I need the records below restated word for word, without their pictures.

-- Material supplied follows --

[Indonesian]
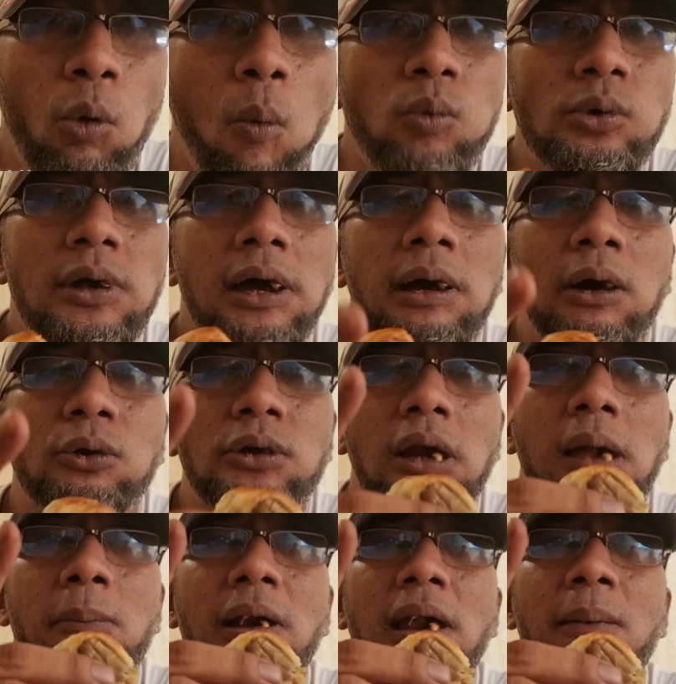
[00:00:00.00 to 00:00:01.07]
udah nggak
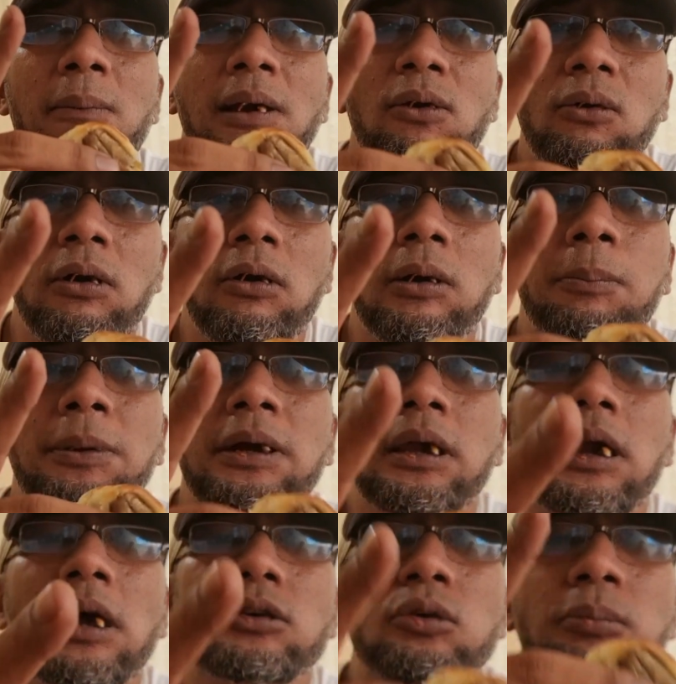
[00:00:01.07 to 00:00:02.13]
usah lama-lama lu kalau
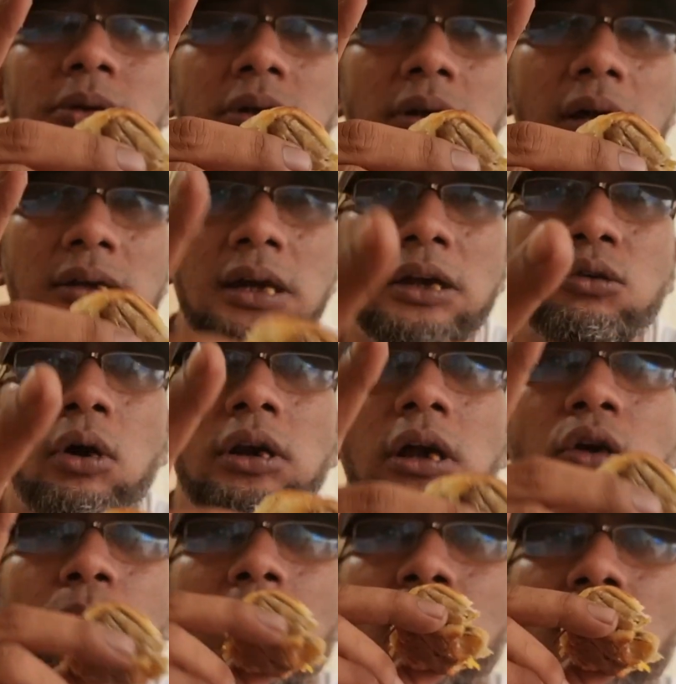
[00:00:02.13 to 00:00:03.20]
kepingin langsung pesen aja itu ada
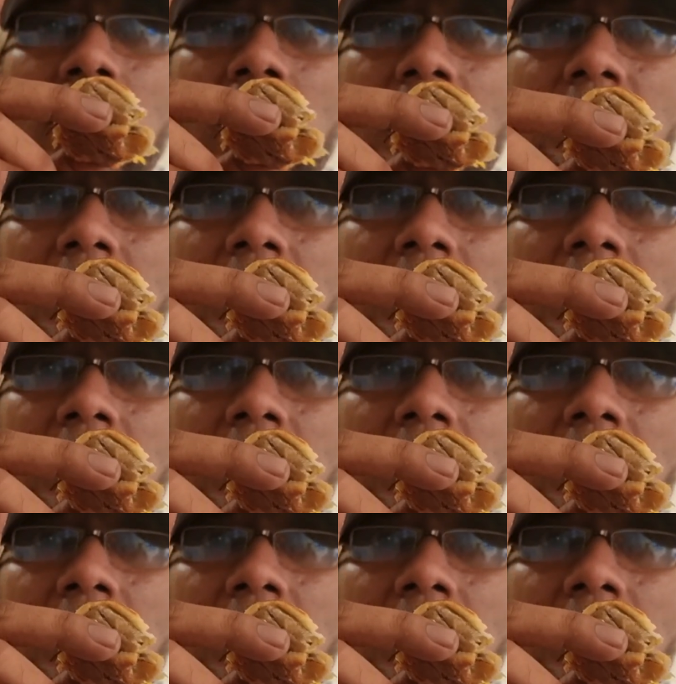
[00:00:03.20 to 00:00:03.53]
nomor WA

-- Material supplied concluded --

Expected output:
[Indonesian]
[00:00:00.00 to 00:00:01.07]
udah nggak
[00:00:01.07 to 00:00:02.13]
usah lama-lama lu kalau
[00:00:02.13 to 00:00:03.20]
kepingin langsung pesen aja itu ada
[00:00:03.20 to 00:00:03.53]
nomor WA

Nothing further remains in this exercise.